For instance, with economic hardship you can apply to suspend repayments for up to three years. Another option is to slash your monthly tab by shifting to the income-based repayment plan. Most borrowers have a monthly payment of less than 10% of gross income with the income-based loan. (You can learn more about income-based repayment here.)
However, you lose the financial flexibility embedded in the debt obligation once it's turned into a mortgage payment. Mortgage companies don't care about economic hardship. Forget deferment or forebearance, let alone an income-based repayment plan. No, can't pay the bill? They'll foreclose on you. This scenario has happened to far too many people ever since the real estate market went bust.

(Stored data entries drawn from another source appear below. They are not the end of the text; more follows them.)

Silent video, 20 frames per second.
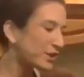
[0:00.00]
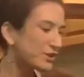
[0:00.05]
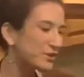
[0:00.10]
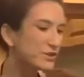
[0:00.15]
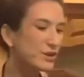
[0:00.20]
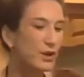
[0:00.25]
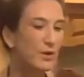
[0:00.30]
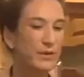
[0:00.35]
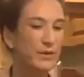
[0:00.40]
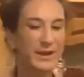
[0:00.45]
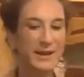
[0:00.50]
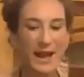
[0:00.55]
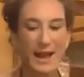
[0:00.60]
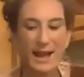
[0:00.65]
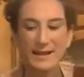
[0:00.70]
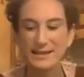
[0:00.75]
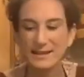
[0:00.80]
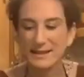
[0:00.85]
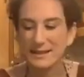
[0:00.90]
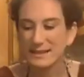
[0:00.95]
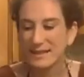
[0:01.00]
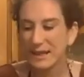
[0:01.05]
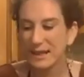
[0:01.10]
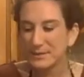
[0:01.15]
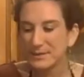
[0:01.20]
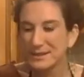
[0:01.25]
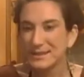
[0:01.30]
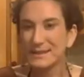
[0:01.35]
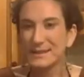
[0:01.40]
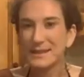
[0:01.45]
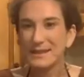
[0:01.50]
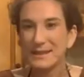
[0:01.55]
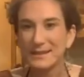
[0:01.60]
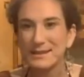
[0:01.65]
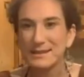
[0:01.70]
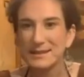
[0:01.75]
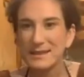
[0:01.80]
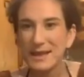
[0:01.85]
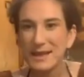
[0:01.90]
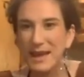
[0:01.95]
So it has the same
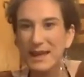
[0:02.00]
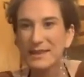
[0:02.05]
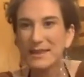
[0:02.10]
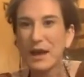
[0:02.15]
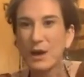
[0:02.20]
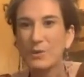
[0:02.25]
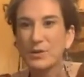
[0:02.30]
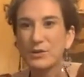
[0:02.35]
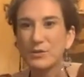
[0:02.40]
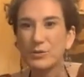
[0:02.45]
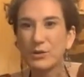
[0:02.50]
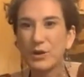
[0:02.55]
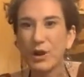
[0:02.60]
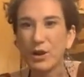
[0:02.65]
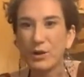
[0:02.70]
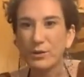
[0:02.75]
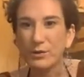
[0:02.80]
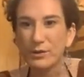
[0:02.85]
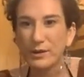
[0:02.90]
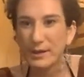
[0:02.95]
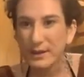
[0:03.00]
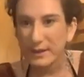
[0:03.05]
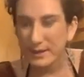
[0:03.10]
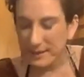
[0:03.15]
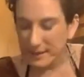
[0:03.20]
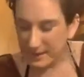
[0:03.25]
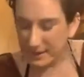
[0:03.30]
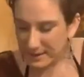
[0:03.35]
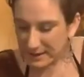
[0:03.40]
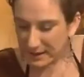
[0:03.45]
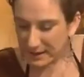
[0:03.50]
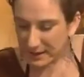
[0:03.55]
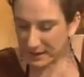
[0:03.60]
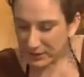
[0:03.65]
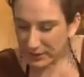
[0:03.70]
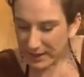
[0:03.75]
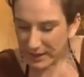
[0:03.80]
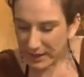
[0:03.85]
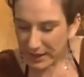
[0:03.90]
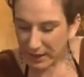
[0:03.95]
seeds that would grow, these seeds
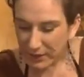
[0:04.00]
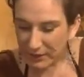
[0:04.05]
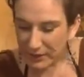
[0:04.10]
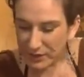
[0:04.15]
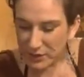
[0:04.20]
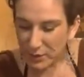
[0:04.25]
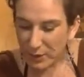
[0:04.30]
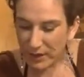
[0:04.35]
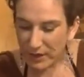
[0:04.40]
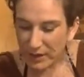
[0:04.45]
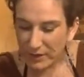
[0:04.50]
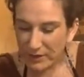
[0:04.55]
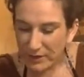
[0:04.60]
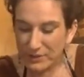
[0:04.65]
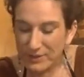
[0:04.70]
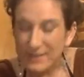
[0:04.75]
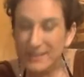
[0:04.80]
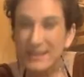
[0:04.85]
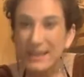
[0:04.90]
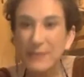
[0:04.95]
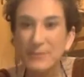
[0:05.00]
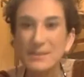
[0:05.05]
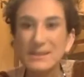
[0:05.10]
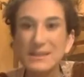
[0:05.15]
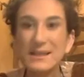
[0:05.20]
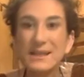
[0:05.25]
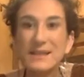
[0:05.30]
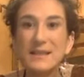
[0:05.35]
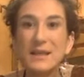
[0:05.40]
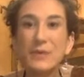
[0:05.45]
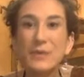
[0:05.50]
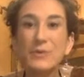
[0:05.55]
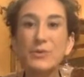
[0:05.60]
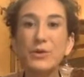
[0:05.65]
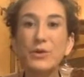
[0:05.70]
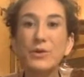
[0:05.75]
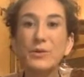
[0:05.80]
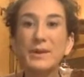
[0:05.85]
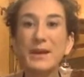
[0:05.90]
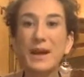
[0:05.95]
right here in the soil, these are the same seeds that would
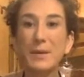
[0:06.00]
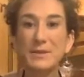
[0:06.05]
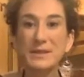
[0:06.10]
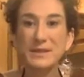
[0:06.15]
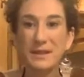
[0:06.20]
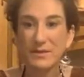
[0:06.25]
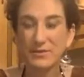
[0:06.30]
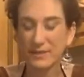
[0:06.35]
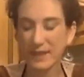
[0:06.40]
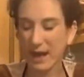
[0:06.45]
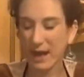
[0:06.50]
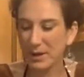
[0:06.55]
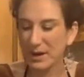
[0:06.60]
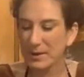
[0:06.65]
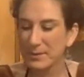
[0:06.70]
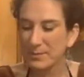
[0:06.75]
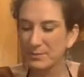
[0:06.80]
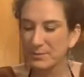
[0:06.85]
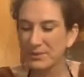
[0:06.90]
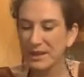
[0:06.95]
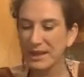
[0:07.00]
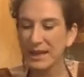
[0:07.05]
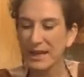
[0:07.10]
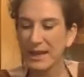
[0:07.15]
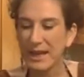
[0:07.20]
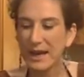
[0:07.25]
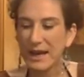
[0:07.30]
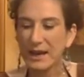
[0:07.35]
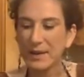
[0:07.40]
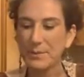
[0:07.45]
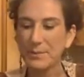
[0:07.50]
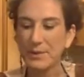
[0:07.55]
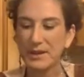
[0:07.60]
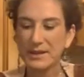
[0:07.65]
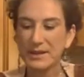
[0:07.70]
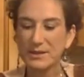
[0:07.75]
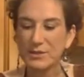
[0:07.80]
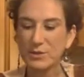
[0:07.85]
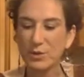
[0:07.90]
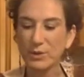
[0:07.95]
grow to become a sunflower, um,
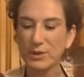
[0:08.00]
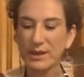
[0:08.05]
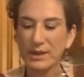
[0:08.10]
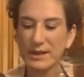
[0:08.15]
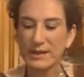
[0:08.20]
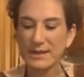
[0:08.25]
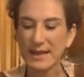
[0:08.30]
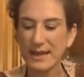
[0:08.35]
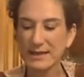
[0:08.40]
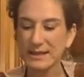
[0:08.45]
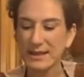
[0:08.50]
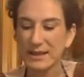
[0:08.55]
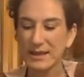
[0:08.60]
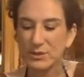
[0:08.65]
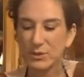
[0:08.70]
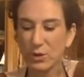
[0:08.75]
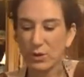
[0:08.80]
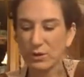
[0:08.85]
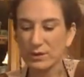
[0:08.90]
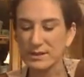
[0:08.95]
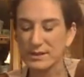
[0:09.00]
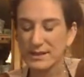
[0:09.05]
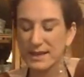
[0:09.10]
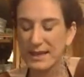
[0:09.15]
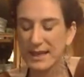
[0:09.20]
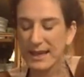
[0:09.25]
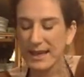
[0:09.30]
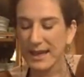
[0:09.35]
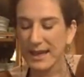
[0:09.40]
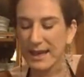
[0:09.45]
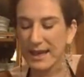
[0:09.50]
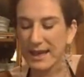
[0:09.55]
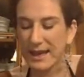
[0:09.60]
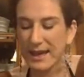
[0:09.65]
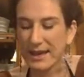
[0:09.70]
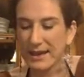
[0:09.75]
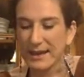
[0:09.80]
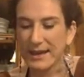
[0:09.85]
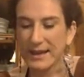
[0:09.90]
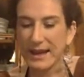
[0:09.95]
but it's only ten days old.
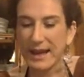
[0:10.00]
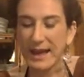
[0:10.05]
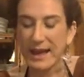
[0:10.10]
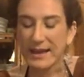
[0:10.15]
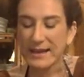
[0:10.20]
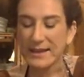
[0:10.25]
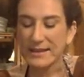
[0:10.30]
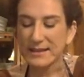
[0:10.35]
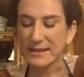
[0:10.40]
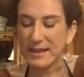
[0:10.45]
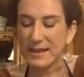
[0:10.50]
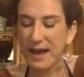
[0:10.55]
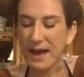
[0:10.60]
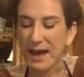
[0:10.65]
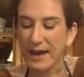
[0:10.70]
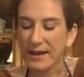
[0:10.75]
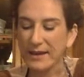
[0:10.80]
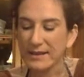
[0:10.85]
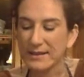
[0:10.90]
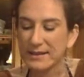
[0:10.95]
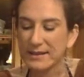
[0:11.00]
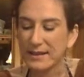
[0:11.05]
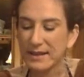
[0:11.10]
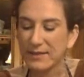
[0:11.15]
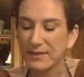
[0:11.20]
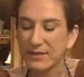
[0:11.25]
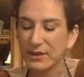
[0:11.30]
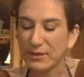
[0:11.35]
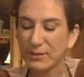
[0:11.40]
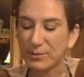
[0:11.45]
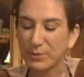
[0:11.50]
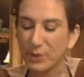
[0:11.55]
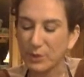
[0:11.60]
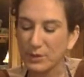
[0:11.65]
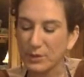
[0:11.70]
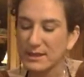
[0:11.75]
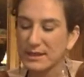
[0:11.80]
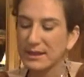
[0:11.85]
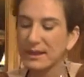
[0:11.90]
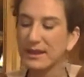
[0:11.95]
And it has the highest level of
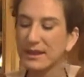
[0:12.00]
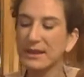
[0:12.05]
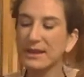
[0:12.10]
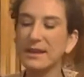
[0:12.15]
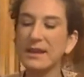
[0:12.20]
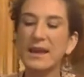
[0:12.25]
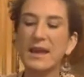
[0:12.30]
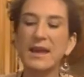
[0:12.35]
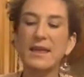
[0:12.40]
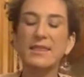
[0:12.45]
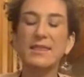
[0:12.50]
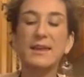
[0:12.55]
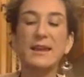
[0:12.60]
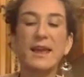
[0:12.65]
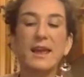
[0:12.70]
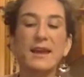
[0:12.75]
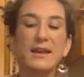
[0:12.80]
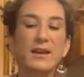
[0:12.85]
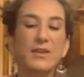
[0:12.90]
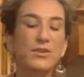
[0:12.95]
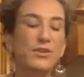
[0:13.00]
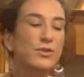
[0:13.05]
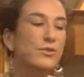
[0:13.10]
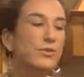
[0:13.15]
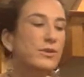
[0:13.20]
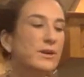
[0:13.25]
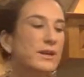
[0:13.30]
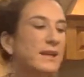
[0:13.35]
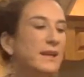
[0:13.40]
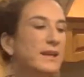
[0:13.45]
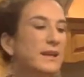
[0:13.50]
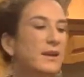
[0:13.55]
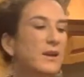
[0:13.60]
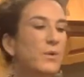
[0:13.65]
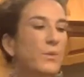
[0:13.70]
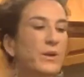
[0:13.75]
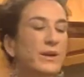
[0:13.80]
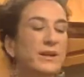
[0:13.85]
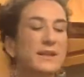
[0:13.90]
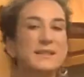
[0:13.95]
protein than any other
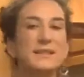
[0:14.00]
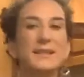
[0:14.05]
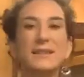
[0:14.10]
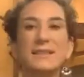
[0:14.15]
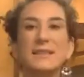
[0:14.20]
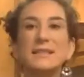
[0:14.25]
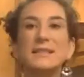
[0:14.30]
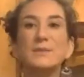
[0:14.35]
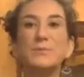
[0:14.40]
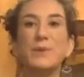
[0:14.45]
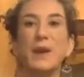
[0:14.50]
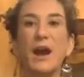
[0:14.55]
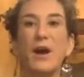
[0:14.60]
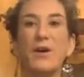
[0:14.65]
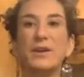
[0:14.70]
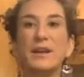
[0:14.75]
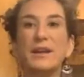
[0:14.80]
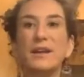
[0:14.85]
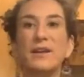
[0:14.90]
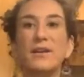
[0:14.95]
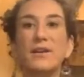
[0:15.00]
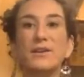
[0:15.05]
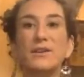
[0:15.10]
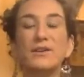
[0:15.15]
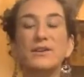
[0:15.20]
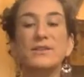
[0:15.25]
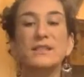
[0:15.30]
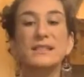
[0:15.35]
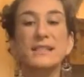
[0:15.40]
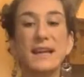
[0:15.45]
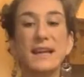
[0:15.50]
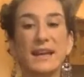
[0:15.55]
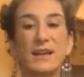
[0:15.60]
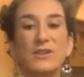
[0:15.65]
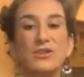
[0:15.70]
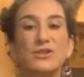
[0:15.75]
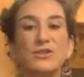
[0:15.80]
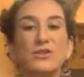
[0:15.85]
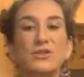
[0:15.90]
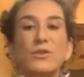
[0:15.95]
green when it's in the sprouted
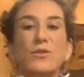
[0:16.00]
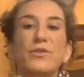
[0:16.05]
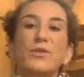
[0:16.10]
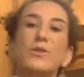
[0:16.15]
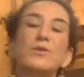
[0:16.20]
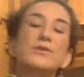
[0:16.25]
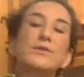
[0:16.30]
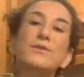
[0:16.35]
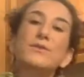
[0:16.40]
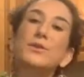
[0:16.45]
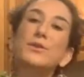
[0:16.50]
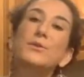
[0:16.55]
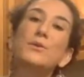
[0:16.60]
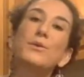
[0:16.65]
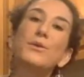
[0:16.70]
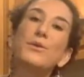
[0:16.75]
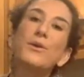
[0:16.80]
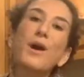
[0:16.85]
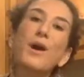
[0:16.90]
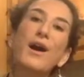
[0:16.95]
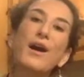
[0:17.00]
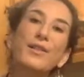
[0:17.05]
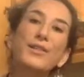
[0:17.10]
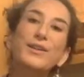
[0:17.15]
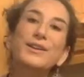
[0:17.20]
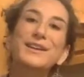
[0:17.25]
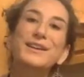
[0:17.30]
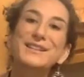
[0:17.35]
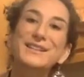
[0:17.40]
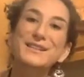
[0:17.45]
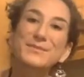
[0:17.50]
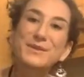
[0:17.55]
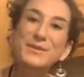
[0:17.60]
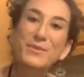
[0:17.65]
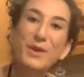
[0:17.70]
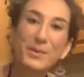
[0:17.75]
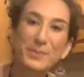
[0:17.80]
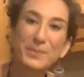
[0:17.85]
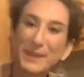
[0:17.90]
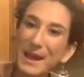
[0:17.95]
stage. So for those of you who are looking to be
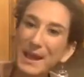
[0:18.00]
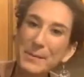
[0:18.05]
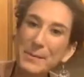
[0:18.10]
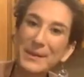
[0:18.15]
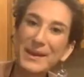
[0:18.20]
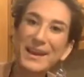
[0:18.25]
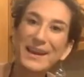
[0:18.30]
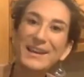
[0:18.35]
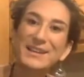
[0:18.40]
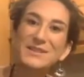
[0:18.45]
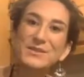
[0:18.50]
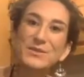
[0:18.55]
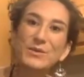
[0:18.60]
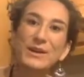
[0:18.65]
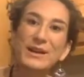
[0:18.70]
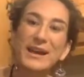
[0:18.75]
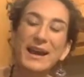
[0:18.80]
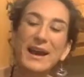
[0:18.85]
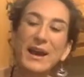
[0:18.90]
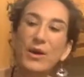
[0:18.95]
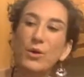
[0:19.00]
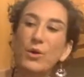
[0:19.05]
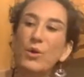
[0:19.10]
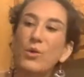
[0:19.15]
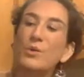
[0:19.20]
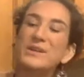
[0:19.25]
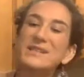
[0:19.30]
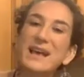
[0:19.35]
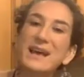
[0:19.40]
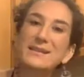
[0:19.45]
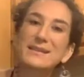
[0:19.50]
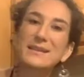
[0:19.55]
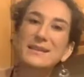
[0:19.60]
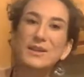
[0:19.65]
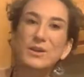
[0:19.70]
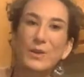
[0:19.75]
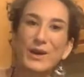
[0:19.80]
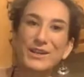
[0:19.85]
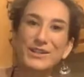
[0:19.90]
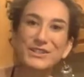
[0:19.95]
more plant-based or get are always asking
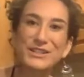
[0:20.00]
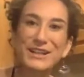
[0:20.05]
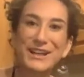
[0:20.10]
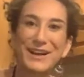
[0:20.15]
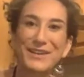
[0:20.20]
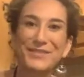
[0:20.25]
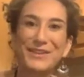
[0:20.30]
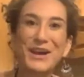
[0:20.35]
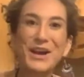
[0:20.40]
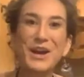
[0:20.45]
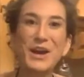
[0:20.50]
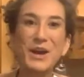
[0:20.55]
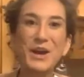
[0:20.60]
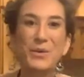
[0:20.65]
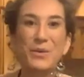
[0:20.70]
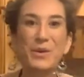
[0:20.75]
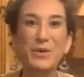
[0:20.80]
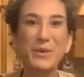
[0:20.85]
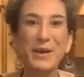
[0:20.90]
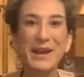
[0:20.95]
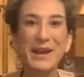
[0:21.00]
the question of where do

Now, there is a case for your strategy if these are "private" student loans. The term is really a misnomer. These are consumer installment loans with a different label. The private lenders offer none of the built-in flexibility of federal student loans. You can't discharge private student loans in bankruptcy, either. (The same holds for federal student loans.)
Still, if they're private student loans and you decide to pay them off with home equity I would make sure you have a hefty cash cushion left over to withstand any setbacks. However, I remain wary of tapping into home equity to even payoff private student loans. I'd rather you preserve the equity and devise a plan for attacking the student loan debt more aggressively. It's a safer way to save on interest costs.